§ **WHAT TO DO**
Beginning at the line with "[2:53.97-2:55.03]", please repeat each line exactly through the end of the records below, including that first line and the last, but no pictures.

§ **Collected data entries**
▬▬▬▬▬▬▬▬▬▬
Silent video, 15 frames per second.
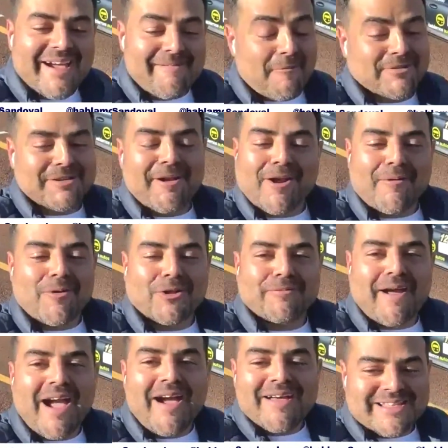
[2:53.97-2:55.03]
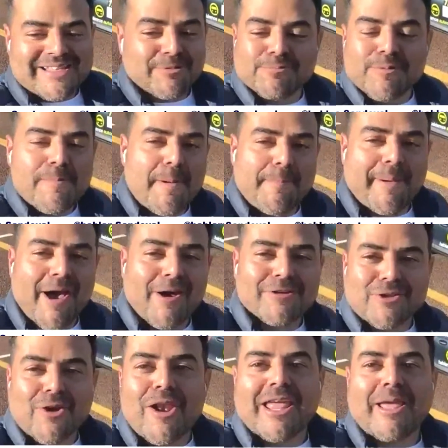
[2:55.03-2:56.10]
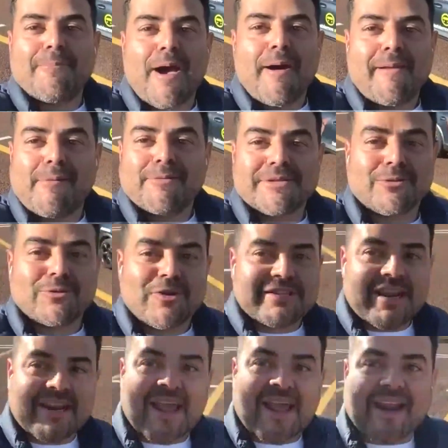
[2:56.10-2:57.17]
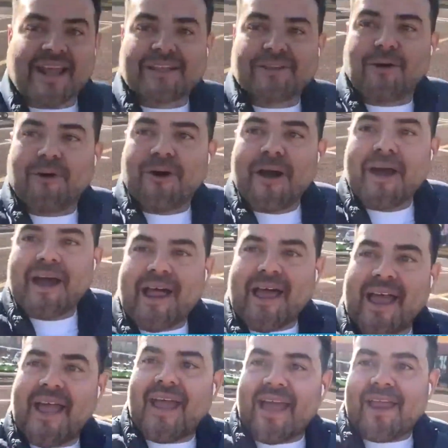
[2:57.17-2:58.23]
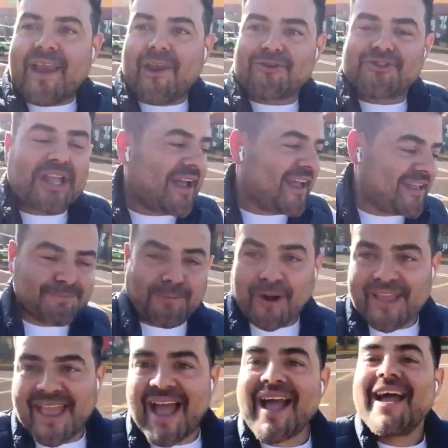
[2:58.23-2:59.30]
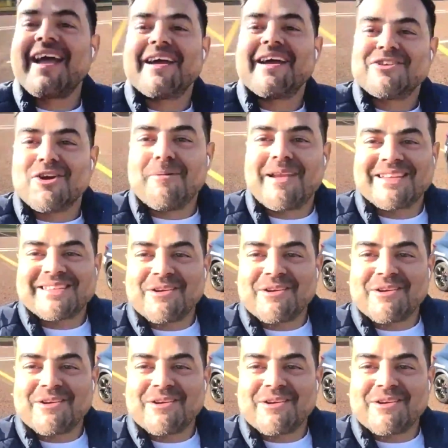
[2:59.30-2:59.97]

Vamos a ver cómo nos va. Estamos muy preparados, todo el equipo de Hablamos Auto está recargando eh, los tanques por allá. Yo me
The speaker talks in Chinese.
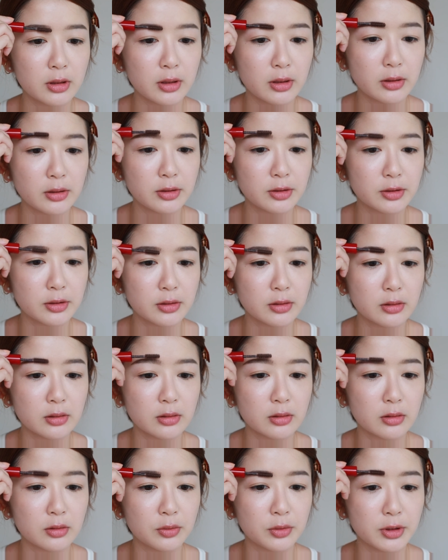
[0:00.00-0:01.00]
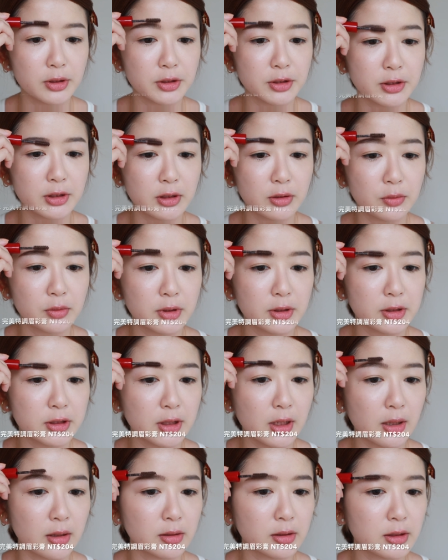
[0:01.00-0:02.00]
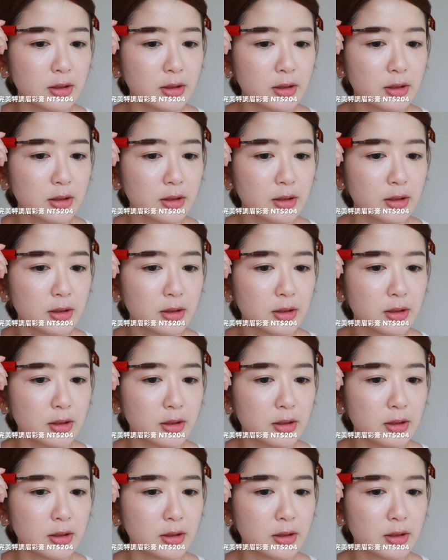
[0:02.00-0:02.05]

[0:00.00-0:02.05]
这一支呢，我也是因为尝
▬▬▬▬▬▬▬▬▬▬
§ **WRITTEN SOLUTION**
[2:53.97-2:55.03]
[2:55.03-2:56.10]
[2:56.10-2:57.17]
[2:57.17-2:58.23]
[2:58.23-2:59.30]
[2:59.30-2:59.97]

Vamos a ver cómo nos va. Estamos muy preparados, todo el equipo de Hablamos Auto está recargando eh, los tanques por allá. Yo me
The speaker talks in Chinese.
[0:00.00-0:01.00]
[0:01.00-0:02.00]
[0:02.00-0:02.05]

[0:00.00-0:02.05]
这一支呢，我也是因为尝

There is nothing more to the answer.